Entries taken from a collection:
Content starts

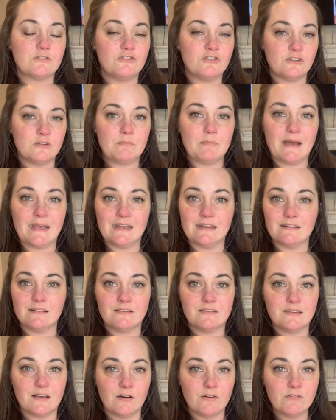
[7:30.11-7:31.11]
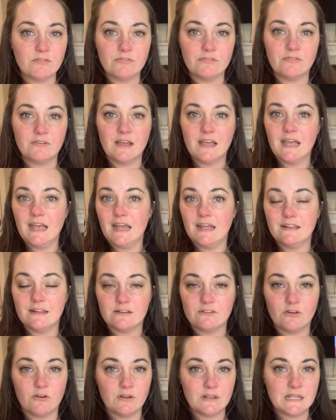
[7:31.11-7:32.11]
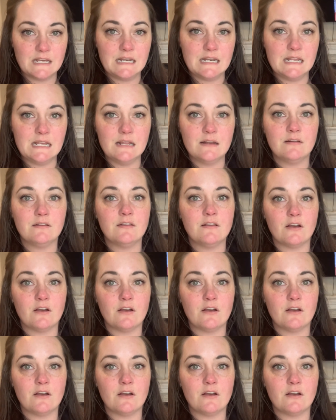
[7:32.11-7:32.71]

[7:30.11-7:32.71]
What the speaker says: just by itself, and that's all they need.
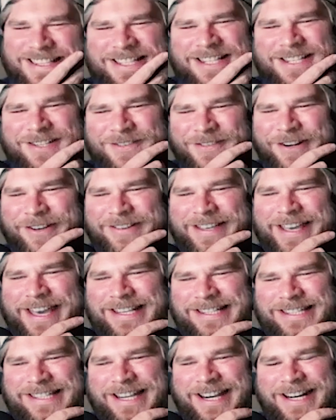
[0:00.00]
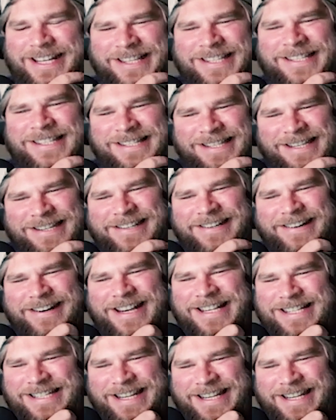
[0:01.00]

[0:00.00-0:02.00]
this is a real case study. This is interesting.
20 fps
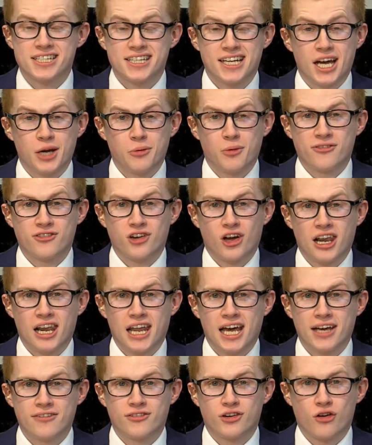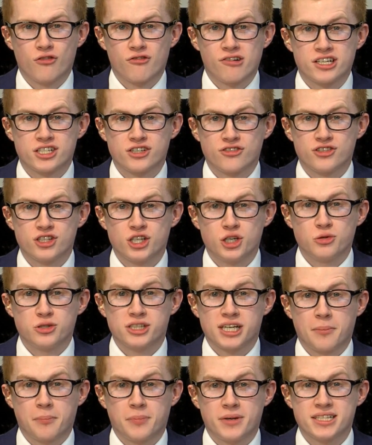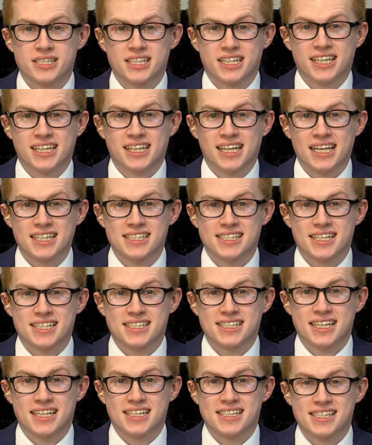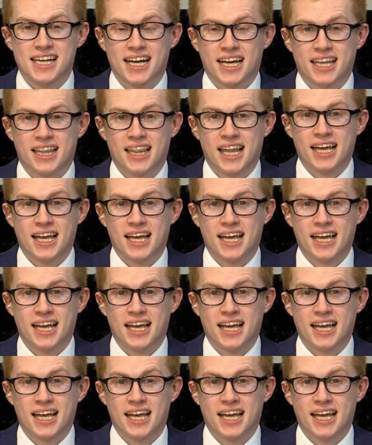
Tonight we've got live coverage of two Champions League last 16 second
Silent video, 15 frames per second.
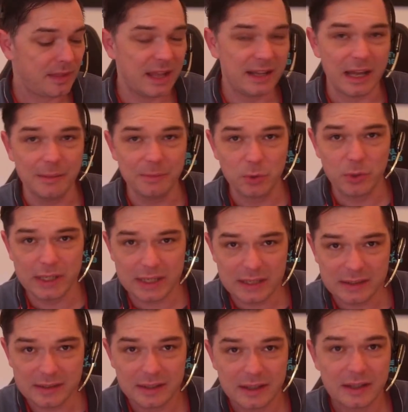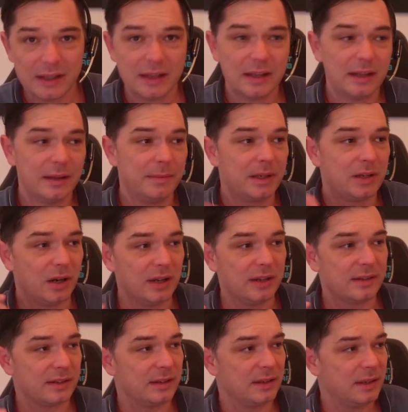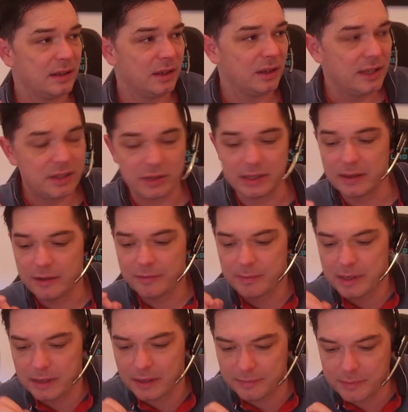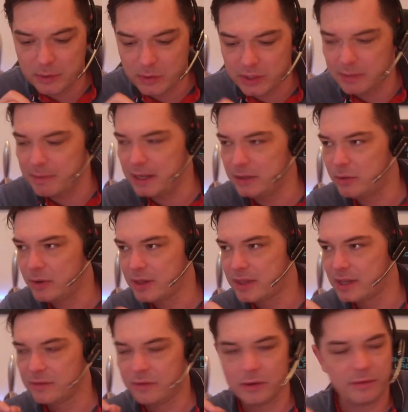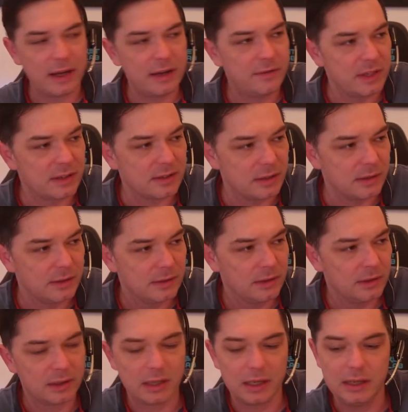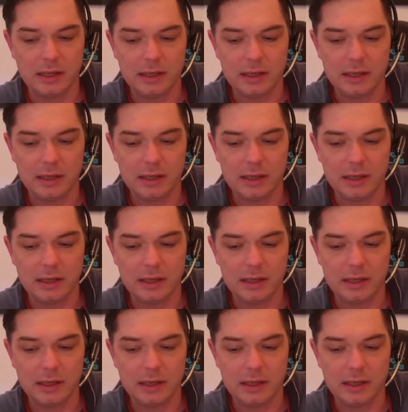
And I'm doing this because now literally I've been doing the mentoring thing for 5 years now. Okay.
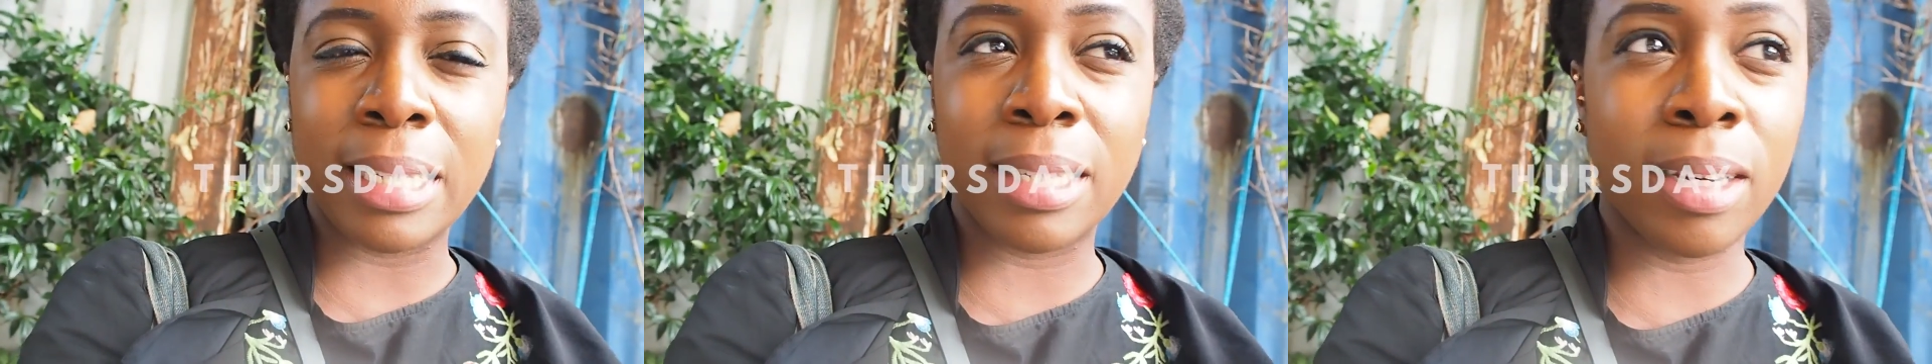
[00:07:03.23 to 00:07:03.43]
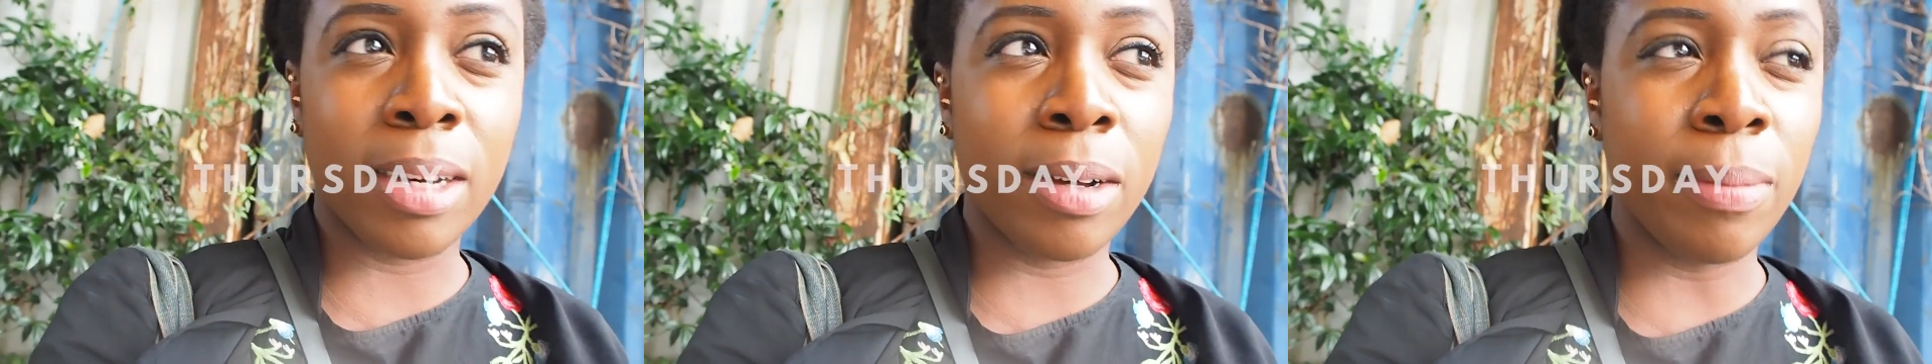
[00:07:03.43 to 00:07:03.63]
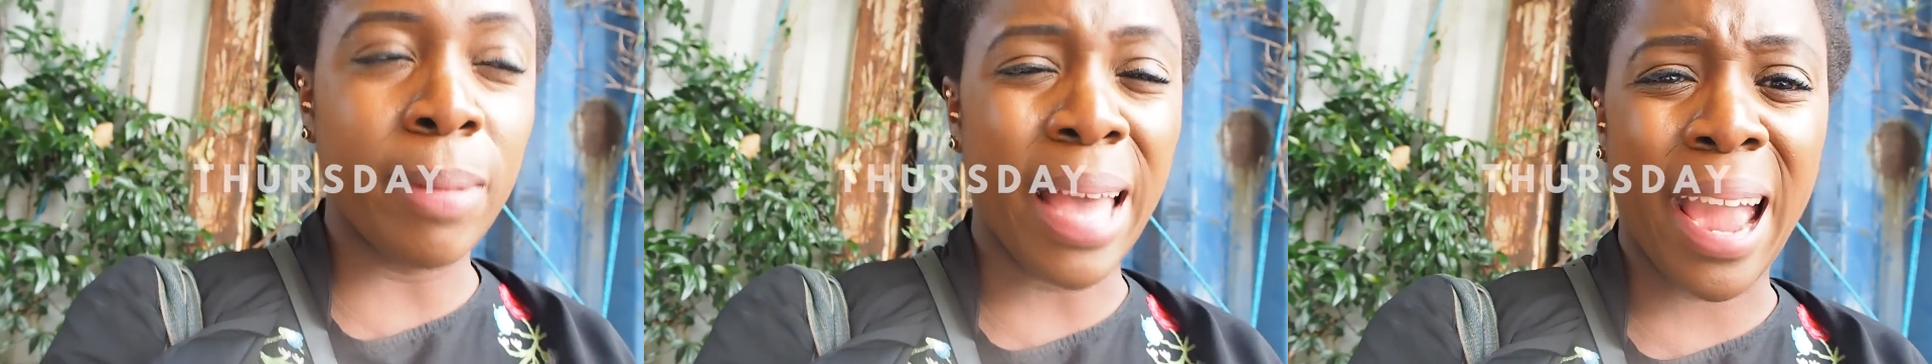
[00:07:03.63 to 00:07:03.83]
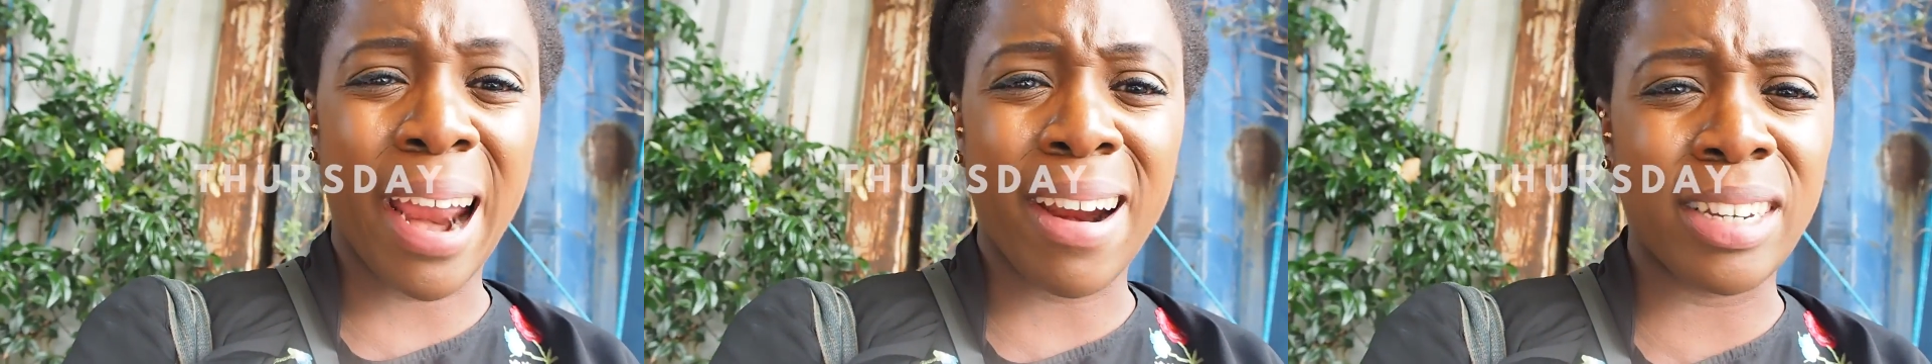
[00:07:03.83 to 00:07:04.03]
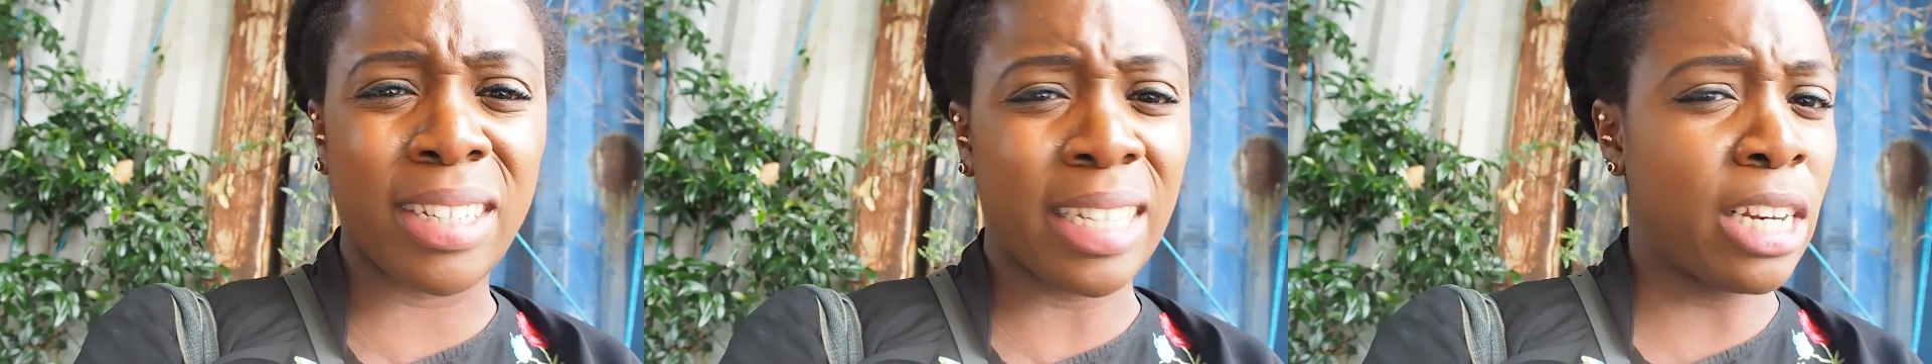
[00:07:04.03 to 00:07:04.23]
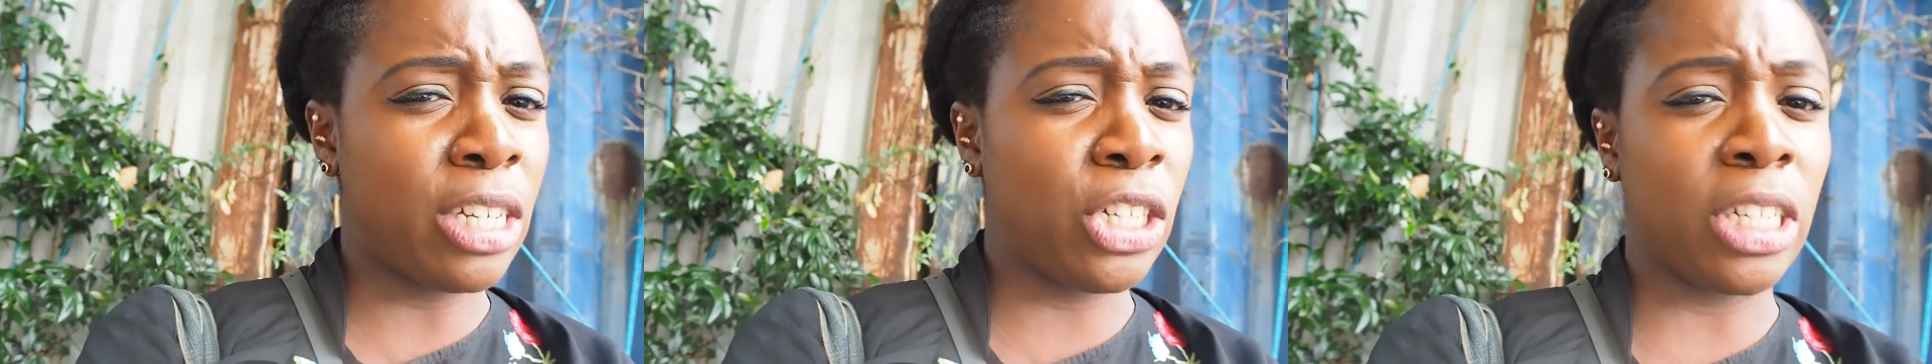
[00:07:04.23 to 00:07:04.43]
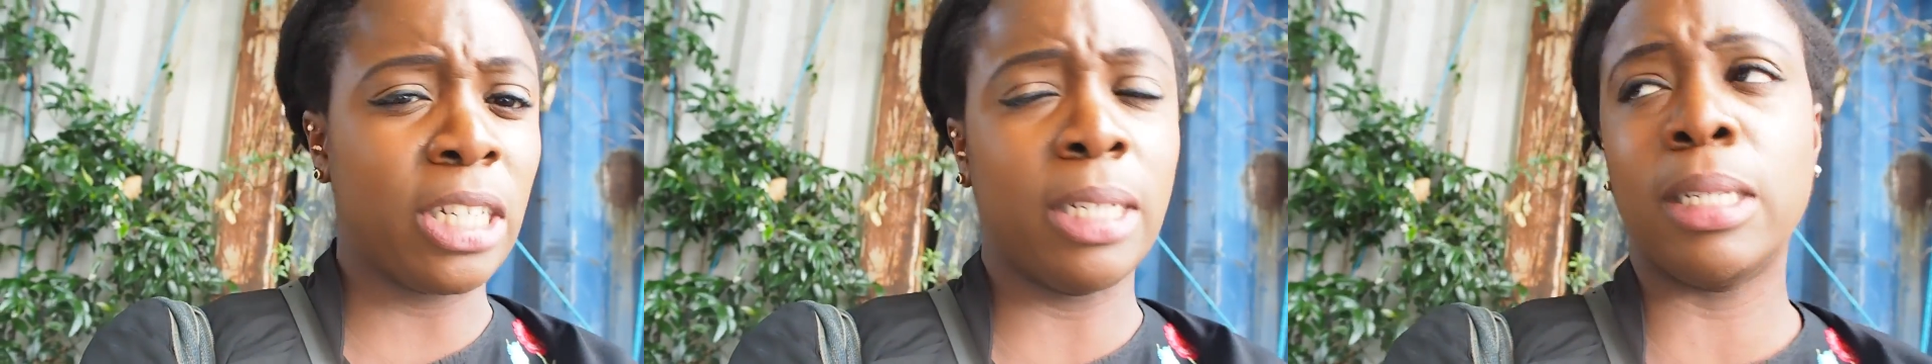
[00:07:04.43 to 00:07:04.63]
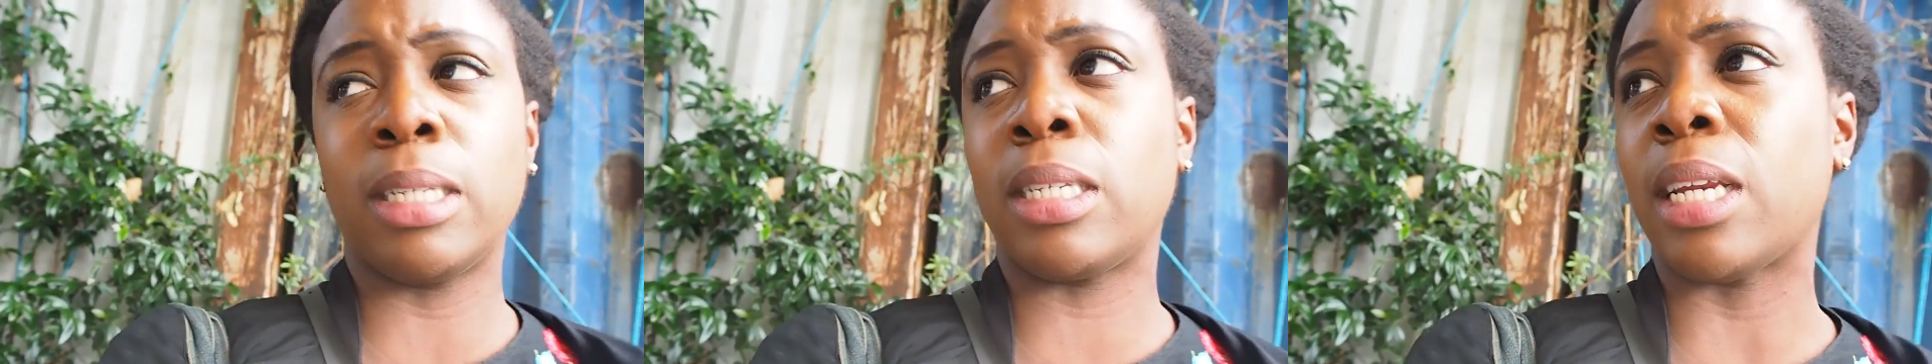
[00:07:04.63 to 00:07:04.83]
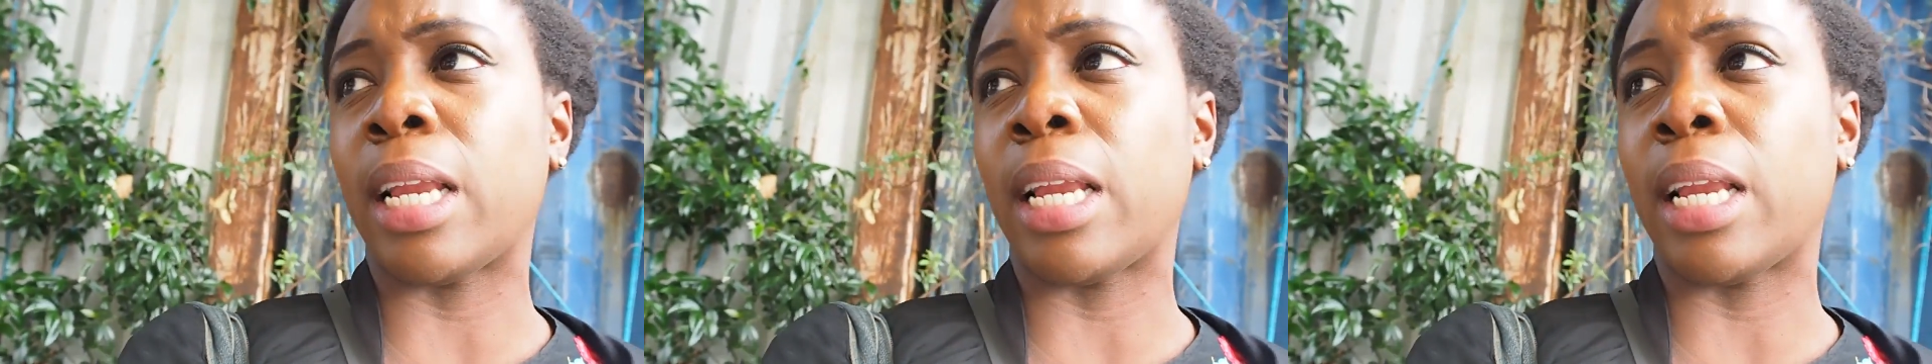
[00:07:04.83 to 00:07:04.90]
some hair extensions to,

Content ends

Exercise prompt:
For the entries above, return an exact copy that omits the images.

Exercise response:
[7:30.11-7:31.11]
[7:31.11-7:32.11]
[7:32.11-7:32.71]

[7:30.11-7:32.71]
What the speaker says: just by itself, and that's all they need.
[0:00.00]
[0:01.00]

[0:00.00-0:02.00]
this is a real case study. This is interesting.
20 fps
Tonight we've got live coverage of two Champions League last 16 second
Silent video, 15 frames per second.
And I'm doing this because now literally I've been doing the mentoring thing for 5 years now. Okay.
[00:07:03.23 to 00:07:03.43]
[00:07:03.43 to 00:07:03.63]
[00:07:03.63 to 00:07:03.83]
[00:07:03.83 to 00:07:04.03]
[00:07:04.03 to 00:07:04.23]
[00:07:04.23 to 00:07:04.43]
[00:07:04.43 to 00:07:04.63]
[00:07:04.63 to 00:07:04.83]
[00:07:04.83 to 00:07:04.90]
some hair extensions to,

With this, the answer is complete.